» **TRY IT**: Copy, word for word, the line containing "[7:07.29-7:07.81]" and each line that follows it in the entries below; pictures do not belong in the copy.

» **INPUT DATA**:
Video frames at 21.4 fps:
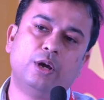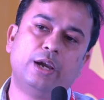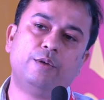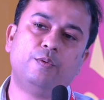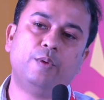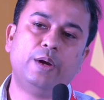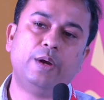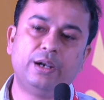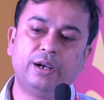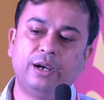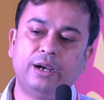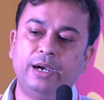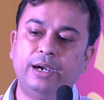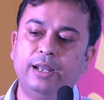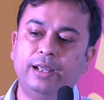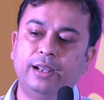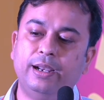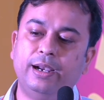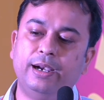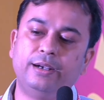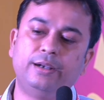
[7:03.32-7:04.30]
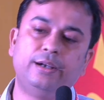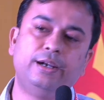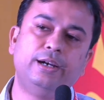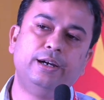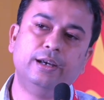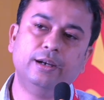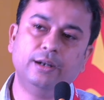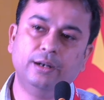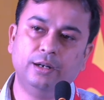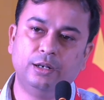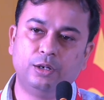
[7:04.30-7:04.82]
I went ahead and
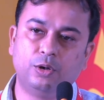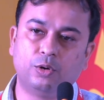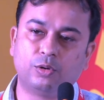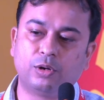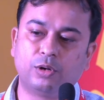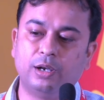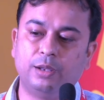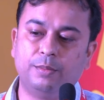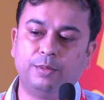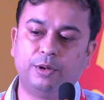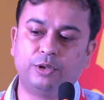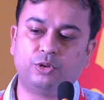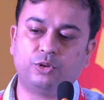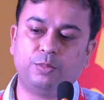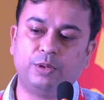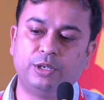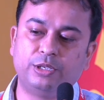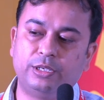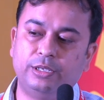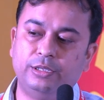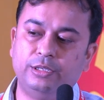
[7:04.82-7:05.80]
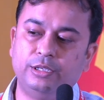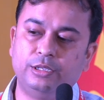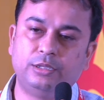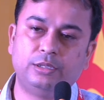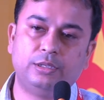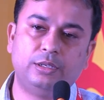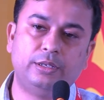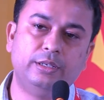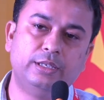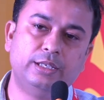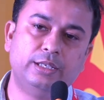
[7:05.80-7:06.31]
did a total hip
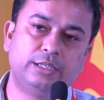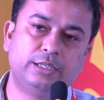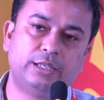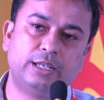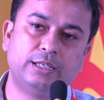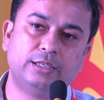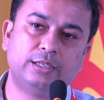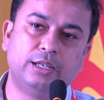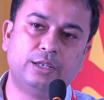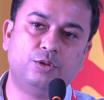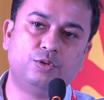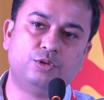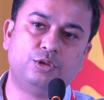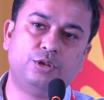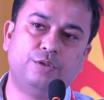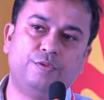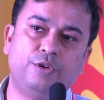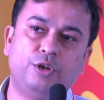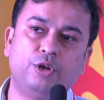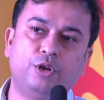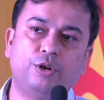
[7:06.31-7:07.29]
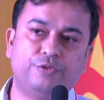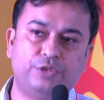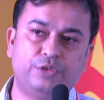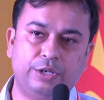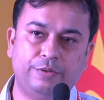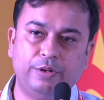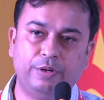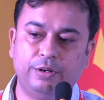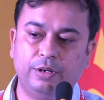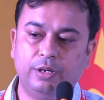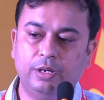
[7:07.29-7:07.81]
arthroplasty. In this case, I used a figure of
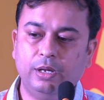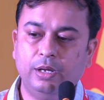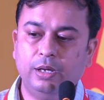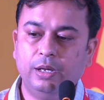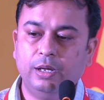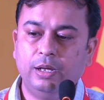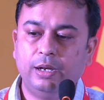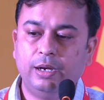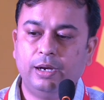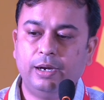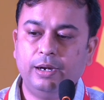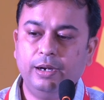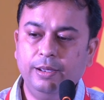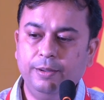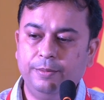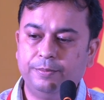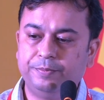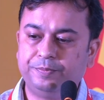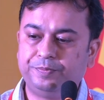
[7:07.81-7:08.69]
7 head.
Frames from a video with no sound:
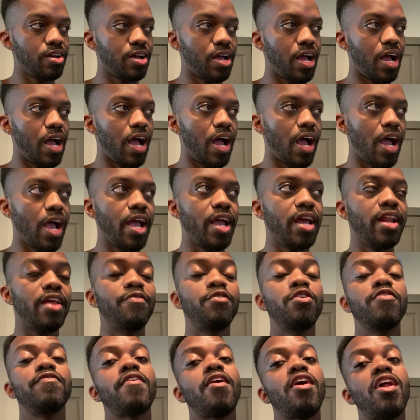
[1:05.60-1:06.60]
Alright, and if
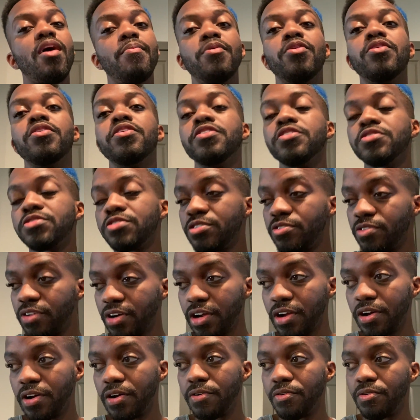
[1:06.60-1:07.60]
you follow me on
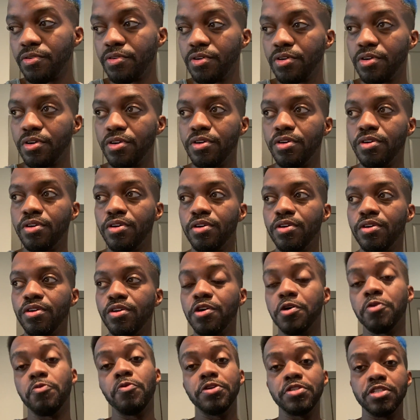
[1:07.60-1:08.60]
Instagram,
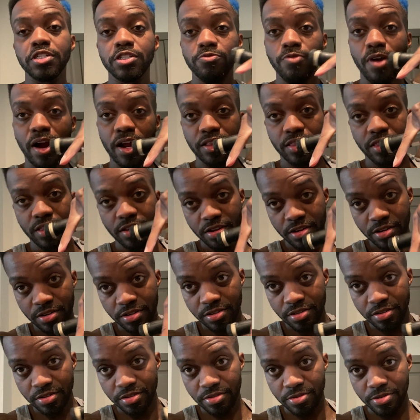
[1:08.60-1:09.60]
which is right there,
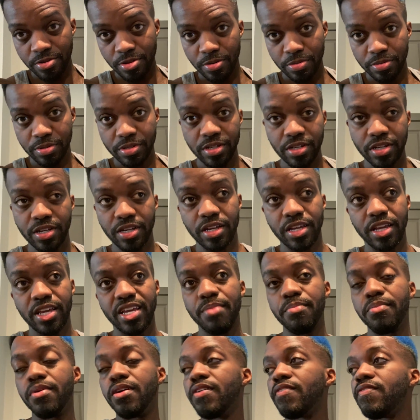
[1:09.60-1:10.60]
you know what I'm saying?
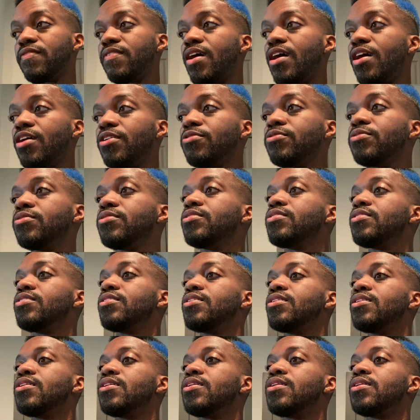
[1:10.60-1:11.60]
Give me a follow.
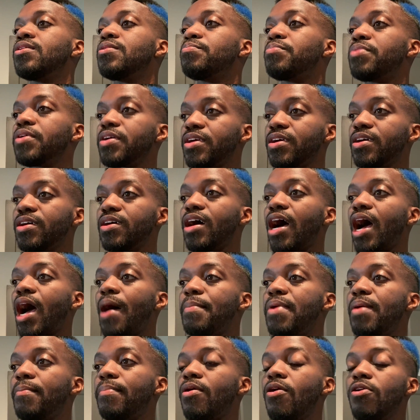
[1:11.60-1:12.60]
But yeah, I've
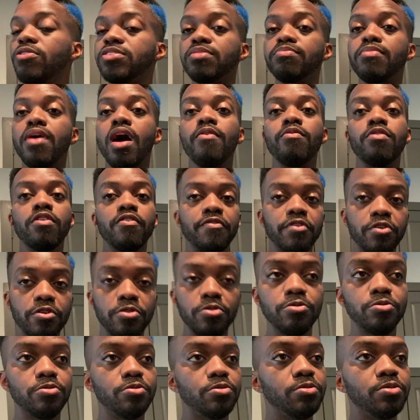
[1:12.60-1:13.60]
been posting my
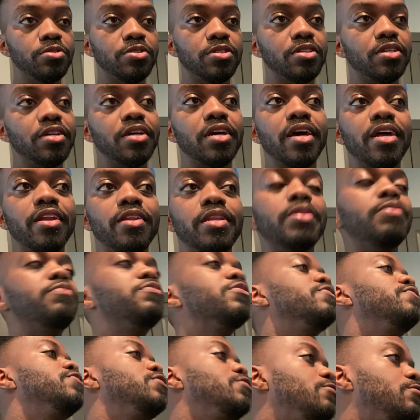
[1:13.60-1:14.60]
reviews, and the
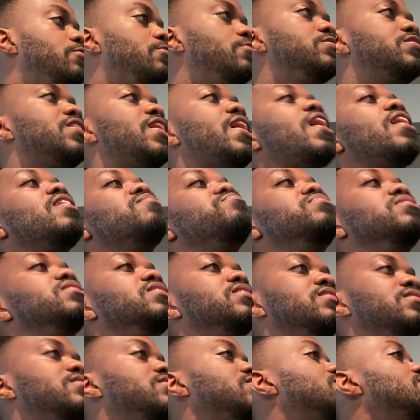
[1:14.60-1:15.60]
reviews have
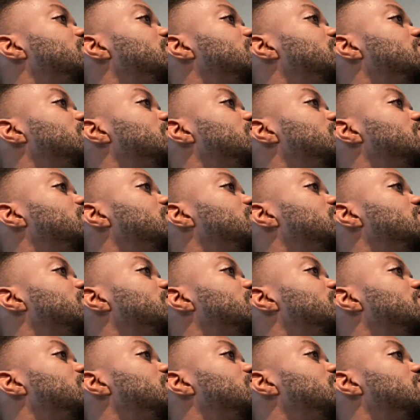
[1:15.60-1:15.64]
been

» **SOLUTION TO THE EXERCISE**:
[7:07.29-7:07.81]
arthroplasty. In this case, I used a figure of
[7:07.81-7:08.69]
7 head.
Frames from a video with no sound:
[1:05.60-1:06.60]
Alright, and if
[1:06.60-1:07.60]
you follow me on
[1:07.60-1:08.60]
Instagram,
[1:08.60-1:09.60]
which is right there,
[1:09.60-1:10.60]
you know what I'm saying?
[1:10.60-1:11.60]
Give me a follow.
[1:11.60-1:12.60]
But yeah, I've
[1:12.60-1:13.60]
been posting my
[1:13.60-1:14.60]
reviews, and the
[1:14.60-1:15.60]
reviews have
[1:15.60-1:15.64]
been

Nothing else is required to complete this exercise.